-- Information supplied follows --

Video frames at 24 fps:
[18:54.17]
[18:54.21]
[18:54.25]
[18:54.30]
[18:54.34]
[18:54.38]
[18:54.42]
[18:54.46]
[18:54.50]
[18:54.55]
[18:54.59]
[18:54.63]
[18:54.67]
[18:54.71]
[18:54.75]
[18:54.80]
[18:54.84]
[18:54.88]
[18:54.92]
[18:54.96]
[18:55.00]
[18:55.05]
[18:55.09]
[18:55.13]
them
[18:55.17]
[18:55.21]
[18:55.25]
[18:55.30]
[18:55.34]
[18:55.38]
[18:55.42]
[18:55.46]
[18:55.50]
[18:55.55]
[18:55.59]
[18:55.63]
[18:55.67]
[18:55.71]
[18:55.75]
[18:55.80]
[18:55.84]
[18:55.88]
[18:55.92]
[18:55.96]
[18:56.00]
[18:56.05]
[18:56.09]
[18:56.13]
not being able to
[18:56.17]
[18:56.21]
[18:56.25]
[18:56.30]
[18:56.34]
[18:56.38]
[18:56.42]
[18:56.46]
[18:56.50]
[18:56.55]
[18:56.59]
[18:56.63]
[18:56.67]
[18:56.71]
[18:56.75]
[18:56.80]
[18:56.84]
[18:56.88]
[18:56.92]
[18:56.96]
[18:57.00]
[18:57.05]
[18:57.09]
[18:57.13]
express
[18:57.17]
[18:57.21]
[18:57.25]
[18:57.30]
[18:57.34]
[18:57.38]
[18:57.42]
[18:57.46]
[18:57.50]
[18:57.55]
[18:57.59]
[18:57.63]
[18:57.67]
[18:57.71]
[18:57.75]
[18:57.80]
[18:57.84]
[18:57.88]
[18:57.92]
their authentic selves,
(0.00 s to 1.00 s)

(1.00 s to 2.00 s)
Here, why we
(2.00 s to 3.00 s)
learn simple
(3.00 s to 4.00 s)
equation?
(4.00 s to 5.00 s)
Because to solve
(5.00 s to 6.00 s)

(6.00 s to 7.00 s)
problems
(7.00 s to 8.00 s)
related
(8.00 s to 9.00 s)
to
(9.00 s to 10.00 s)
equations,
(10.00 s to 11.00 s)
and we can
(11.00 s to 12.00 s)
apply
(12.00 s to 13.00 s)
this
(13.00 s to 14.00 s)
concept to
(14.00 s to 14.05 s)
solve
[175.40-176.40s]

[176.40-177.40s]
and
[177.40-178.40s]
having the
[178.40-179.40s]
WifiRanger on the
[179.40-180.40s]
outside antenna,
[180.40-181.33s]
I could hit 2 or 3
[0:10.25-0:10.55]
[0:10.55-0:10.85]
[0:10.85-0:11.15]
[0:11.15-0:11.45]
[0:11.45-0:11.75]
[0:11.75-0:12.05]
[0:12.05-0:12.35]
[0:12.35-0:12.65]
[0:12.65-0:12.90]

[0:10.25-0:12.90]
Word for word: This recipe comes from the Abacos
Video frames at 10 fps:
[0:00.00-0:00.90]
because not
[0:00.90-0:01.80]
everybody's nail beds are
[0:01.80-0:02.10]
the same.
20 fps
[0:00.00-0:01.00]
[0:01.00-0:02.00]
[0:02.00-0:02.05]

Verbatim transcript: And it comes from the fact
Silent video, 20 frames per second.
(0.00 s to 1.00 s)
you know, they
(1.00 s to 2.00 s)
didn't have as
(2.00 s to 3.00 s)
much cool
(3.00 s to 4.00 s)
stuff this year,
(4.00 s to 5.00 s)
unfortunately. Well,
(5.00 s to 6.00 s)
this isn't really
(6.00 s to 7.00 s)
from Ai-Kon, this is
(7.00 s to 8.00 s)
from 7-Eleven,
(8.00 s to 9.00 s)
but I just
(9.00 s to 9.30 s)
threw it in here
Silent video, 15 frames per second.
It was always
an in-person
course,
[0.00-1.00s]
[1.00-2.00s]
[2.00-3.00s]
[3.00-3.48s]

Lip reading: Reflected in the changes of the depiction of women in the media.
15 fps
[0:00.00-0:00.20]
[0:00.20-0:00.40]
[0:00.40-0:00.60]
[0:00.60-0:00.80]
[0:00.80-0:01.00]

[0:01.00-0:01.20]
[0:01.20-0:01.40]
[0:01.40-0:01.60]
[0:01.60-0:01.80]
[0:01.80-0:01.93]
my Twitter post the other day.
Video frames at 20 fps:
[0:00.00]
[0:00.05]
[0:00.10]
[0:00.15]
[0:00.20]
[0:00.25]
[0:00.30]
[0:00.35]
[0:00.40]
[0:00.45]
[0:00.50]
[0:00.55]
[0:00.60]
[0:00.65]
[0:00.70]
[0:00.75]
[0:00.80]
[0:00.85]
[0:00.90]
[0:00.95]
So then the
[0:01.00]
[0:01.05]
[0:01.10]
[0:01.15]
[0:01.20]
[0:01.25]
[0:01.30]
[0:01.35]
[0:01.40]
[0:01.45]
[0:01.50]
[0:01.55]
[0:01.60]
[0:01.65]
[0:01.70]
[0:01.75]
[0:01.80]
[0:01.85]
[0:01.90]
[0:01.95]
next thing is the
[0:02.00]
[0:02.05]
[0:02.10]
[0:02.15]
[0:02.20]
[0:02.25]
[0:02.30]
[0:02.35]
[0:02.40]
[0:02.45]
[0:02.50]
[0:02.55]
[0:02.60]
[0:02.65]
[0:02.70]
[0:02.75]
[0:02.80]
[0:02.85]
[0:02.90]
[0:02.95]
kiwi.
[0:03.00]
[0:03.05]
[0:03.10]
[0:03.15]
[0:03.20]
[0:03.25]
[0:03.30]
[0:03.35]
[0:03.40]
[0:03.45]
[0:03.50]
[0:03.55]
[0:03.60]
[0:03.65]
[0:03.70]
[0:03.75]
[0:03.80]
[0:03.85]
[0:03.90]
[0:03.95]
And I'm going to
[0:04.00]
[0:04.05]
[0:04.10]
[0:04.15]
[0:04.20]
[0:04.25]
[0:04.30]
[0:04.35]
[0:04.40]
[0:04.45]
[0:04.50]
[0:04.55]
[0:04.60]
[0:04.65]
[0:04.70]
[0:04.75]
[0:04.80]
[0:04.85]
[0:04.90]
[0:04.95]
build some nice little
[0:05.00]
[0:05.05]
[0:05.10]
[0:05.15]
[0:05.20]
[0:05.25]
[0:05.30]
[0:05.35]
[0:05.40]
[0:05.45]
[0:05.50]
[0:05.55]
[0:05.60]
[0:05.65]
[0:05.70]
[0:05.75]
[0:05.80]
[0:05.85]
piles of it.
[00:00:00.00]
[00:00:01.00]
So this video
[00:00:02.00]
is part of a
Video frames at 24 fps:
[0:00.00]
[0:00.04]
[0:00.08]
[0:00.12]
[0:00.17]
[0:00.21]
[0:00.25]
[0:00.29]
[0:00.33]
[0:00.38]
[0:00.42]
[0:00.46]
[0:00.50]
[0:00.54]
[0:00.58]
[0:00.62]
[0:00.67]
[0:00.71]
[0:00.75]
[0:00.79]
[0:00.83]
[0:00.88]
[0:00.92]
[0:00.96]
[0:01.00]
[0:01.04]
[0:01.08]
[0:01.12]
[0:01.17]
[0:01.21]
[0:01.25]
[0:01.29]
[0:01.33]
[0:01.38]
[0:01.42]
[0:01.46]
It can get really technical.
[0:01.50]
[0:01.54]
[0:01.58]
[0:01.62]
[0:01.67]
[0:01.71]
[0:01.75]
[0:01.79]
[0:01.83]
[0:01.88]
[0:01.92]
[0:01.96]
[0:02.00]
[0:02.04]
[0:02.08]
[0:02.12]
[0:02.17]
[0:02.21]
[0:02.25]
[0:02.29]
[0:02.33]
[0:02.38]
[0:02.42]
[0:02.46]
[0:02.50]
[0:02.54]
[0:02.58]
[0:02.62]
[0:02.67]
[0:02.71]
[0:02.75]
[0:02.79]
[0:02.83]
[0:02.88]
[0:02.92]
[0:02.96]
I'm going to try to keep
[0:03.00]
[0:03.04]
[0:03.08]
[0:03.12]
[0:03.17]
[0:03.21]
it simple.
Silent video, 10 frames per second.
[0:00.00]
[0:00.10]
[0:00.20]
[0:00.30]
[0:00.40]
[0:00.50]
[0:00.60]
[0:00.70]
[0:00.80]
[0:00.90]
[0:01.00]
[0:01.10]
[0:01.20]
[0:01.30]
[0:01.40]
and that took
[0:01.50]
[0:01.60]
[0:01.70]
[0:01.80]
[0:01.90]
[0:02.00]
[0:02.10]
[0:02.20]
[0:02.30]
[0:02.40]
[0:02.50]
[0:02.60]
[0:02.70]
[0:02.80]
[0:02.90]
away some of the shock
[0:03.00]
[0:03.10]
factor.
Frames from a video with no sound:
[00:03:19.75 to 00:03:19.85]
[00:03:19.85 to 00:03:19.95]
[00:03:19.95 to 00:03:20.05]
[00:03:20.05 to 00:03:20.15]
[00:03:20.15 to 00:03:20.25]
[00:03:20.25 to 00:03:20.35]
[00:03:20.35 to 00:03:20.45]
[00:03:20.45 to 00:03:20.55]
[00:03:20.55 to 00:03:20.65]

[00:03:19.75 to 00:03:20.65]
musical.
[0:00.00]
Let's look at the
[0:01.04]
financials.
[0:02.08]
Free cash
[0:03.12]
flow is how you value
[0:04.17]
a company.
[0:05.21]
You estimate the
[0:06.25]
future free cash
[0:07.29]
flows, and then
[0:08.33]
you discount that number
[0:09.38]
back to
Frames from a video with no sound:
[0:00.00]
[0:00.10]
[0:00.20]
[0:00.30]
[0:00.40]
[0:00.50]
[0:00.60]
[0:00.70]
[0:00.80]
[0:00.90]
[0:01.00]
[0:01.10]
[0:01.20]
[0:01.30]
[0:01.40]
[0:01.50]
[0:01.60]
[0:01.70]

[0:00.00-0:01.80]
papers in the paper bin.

-- Information supplied concluded --

== Action item ==
Restate word for word only the lines running from the beginning of the data to the line holding "Verbatim transcript: And", both included.

== Answer box ==
Video frames at 24 fps:
[18:54.17]
[18:54.21]
[18:54.25]
[18:54.30]
[18:54.34]
[18:54.38]
[18:54.42]
[18:54.46]
[18:54.50]
[18:54.55]
[18:54.59]
[18:54.63]
[18:54.67]
[18:54.71]
[18:54.75]
[18:54.80]
[18:54.84]
[18:54.88]
[18:54.92]
[18:54.96]
[18:55.00]
[18:55.05]
[18:55.09]
[18:55.13]
them
[18:55.17]
[18:55.21]
[18:55.25]
[18:55.30]
[18:55.34]
[18:55.38]
[18:55.42]
[18:55.46]
[18:55.50]
[18:55.55]
[18:55.59]
[18:55.63]
[18:55.67]
[18:55.71]
[18:55.75]
[18:55.80]
[18:55.84]
[18:55.88]
[18:55.92]
[18:55.96]
[18:56.00]
[18:56.05]
[18:56.09]
[18:56.13]
not being able to
[18:56.17]
[18:56.21]
[18:56.25]
[18:56.30]
[18:56.34]
[18:56.38]
[18:56.42]
[18:56.46]
[18:56.50]
[18:56.55]
[18:56.59]
[18:56.63]
[18:56.67]
[18:56.71]
[18:56.75]
[18:56.80]
[18:56.84]
[18:56.88]
[18:56.92]
[18:56.96]
[18:57.00]
[18:57.05]
[18:57.09]
[18:57.13]
express
[18:57.17]
[18:57.21]
[18:57.25]
[18:57.30]
[18:57.34]
[18:57.38]
[18:57.42]
[18:57.46]
[18:57.50]
[18:57.55]
[18:57.59]
[18:57.63]
[18:57.67]
[18:57.71]
[18:57.75]
[18:57.80]
[18:57.84]
[18:57.88]
[18:57.92]
their authentic selves,
(0.00 s to 1.00 s)

(1.00 s to 2.00 s)
Here, why we
(2.00 s to 3.00 s)
learn simple
(3.00 s to 4.00 s)
equation?
(4.00 s to 5.00 s)
Because to solve
(5.00 s to 6.00 s)

(6.00 s to 7.00 s)
problems
(7.00 s to 8.00 s)
related
(8.00 s to 9.00 s)
to
(9.00 s to 10.00 s)
equations,
(10.00 s to 11.00 s)
and we can
(11.00 s to 12.00 s)
apply
(12.00 s to 13.00 s)
this
(13.00 s to 14.00 s)
concept to
(14.00 s to 14.05 s)
solve
[175.40-176.40s]

[176.40-177.40s]
and
[177.40-178.40s]
having the
[178.40-179.40s]
WifiRanger on the
[179.40-180.40s]
outside antenna,
[180.40-181.33s]
I could hit 2 or 3
[0:10.25-0:10.55]
[0:10.55-0:10.85]
[0:10.85-0:11.15]
[0:11.15-0:11.45]
[0:11.45-0:11.75]
[0:11.75-0:12.05]
[0:12.05-0:12.35]
[0:12.35-0:12.65]
[0:12.65-0:12.90]

[0:10.25-0:12.90]
Word for word: This recipe comes from the Abacos
Video frames at 10 fps:
[0:00.00-0:00.90]
because not
[0:00.90-0:01.80]
everybody's nail beds are
[0:01.80-0:02.10]
the same.
20 fps
[0:00.00-0:01.00]
[0:01.00-0:02.00]
[0:02.00-0:02.05]

Verbatim transcript: And it comes from the fact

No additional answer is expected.